See, he looks like a twelve-year-old pretending to be a grown-up. Peter Parker being in awe of Tony Stark is very realistic. I imagine it wasn't hard for a young, inexperienced actor to act slightly nervous in the presence of Robert Downey Jr. Peter is supposed to be 15 in this movie, and it was quite believable. Holland nicely captured the energetic, slightly discoordinated nature of many fifteen year old boys. He even bothered to make his voice higher. And since he did most of his own stunts, his personality didn't disappear as soon as he put the mask on. 
There was one moment in particular that I really liked, I don't think I'm spoiling anything, but I might be, I don't know. Anyway. Peter was trapped under a pile of cement, and upon realizing that he couldn't get out by himself, he started crying (as in tears, not noise) and screaming for help.
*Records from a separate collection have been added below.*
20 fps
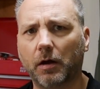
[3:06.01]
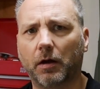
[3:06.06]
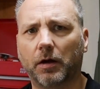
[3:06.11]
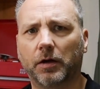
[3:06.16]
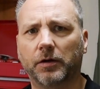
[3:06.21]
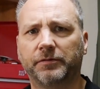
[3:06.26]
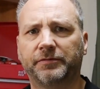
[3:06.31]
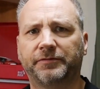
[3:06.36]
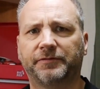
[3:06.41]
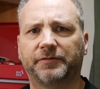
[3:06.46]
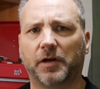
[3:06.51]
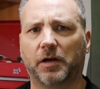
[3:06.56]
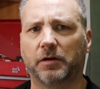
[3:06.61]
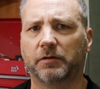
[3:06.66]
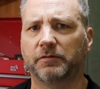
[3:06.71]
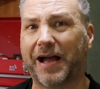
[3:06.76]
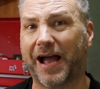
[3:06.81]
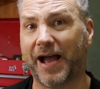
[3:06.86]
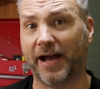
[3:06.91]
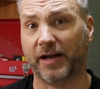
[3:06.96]
of
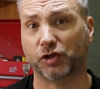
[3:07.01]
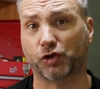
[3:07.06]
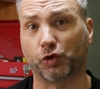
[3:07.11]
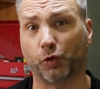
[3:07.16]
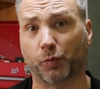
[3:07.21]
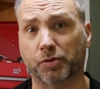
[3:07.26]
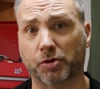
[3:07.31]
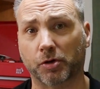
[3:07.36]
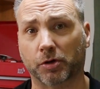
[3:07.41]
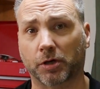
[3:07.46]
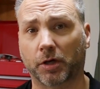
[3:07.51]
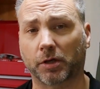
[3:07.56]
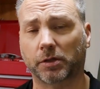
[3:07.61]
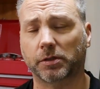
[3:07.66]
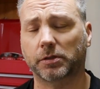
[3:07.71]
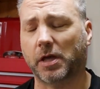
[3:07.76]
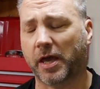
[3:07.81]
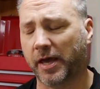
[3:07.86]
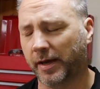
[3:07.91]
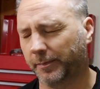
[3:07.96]
actual
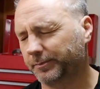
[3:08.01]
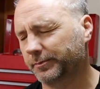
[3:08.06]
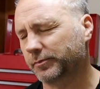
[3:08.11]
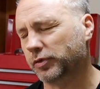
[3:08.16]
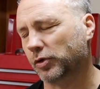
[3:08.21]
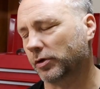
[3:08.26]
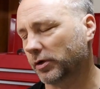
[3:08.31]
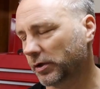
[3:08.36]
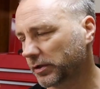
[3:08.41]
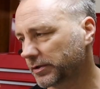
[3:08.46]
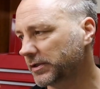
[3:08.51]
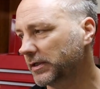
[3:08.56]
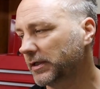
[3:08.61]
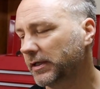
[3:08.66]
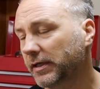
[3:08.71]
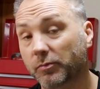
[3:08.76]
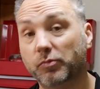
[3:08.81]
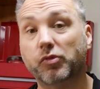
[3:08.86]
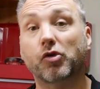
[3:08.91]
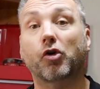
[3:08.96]
projects.
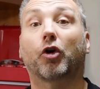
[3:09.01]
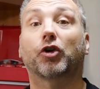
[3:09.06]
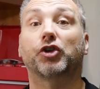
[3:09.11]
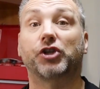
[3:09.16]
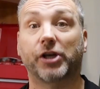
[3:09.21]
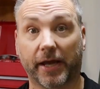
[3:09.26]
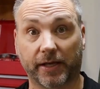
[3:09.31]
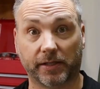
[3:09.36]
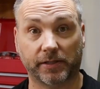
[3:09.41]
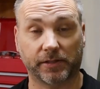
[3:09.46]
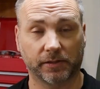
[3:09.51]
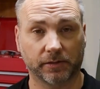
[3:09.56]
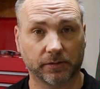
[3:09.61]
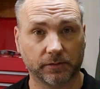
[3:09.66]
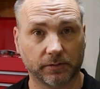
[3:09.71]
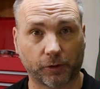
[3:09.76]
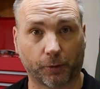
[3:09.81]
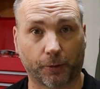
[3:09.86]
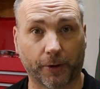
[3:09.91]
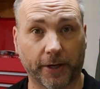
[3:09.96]

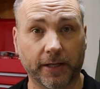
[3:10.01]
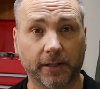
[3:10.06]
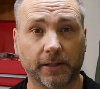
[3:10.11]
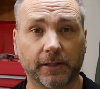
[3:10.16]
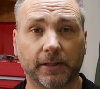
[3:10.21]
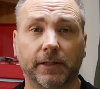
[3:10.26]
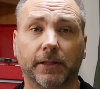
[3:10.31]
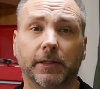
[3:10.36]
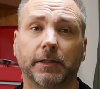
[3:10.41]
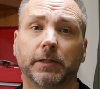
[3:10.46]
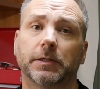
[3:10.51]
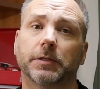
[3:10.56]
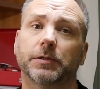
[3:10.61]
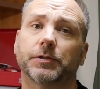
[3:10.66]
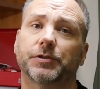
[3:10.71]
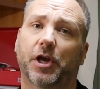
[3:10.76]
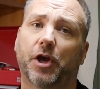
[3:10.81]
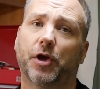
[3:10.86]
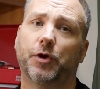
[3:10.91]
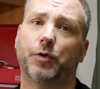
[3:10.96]
Sorry.
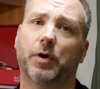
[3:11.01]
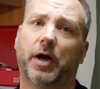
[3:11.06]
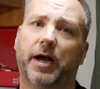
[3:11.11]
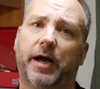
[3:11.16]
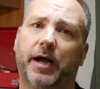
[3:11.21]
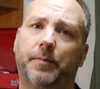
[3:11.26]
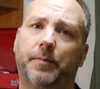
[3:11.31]
So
The reason I like this is that it is easy to forget how young he is. Yes he is a lovely brave superhero, but he is also a fifteen year old kid. In severe pain, and trapped, he freaks out, as anyone would, especially a younger chap. Lovely moment of realistic, human vulnerability. Nice touch, movie. 
   
Now then, other characters. With the exception of Aunt May and Stark, they were all slightly stereotypical movie high school people. The trusty, comedic-relief sidekick. The girl the main character has a crush on. The guy who makes fun of the main character, etc.
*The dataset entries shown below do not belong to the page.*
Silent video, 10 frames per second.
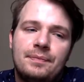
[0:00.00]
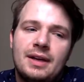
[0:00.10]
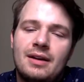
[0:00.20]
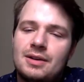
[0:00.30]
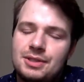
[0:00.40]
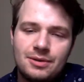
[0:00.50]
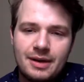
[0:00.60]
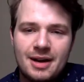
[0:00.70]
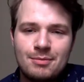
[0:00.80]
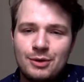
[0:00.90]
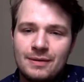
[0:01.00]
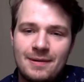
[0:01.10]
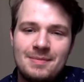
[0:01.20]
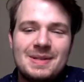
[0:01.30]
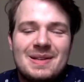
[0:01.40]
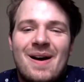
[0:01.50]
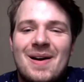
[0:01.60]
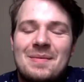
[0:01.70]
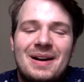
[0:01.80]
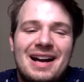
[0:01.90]
And also you get a beautiful piece of
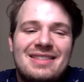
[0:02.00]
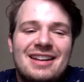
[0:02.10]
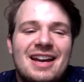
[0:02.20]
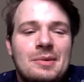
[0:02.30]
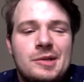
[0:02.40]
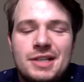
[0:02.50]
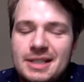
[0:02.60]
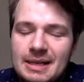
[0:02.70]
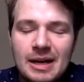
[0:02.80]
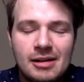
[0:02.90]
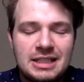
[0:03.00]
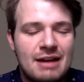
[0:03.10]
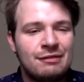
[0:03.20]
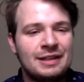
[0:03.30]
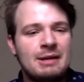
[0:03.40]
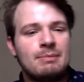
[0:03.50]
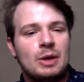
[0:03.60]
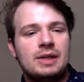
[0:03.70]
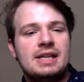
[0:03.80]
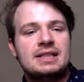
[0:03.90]
artwork at the end, which is definitely a
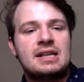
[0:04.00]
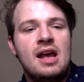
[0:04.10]
bonus.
Tony Stark was...Tony Stark. Considering that all of the avengers movies and some of the Captain America ones are basically just Iron Man movies, I think Stark is decently well known. He is "mentoring" Peter, in the way that you would expect Tony to mentor: by ignoring him most of the time. And no, he does not at any point say the words "with great power comes great responsibility". Thank goodness. He is actually kind of a horrible role model, if you think about it. I mean....he did recruit a fifteen year old to help him fight incredibly dangerous superheros. Hardly responsible. He is always there enough to scold when Peter gets into scrapes, but not enough to notice beforehand. Not that I'm annoyed by it. It is VERY in keeping with the character of Tony Stark. (I still like you the best, Iron Man).
The villain was...predictable? I can't really talk about him without giving things away. Hmm. Nothing concerning him was in any way surprising to me. He was fine as a villain. Pretty much interchangeable with most other superhero villains. 

Aunt May..... wait, she was in this movie??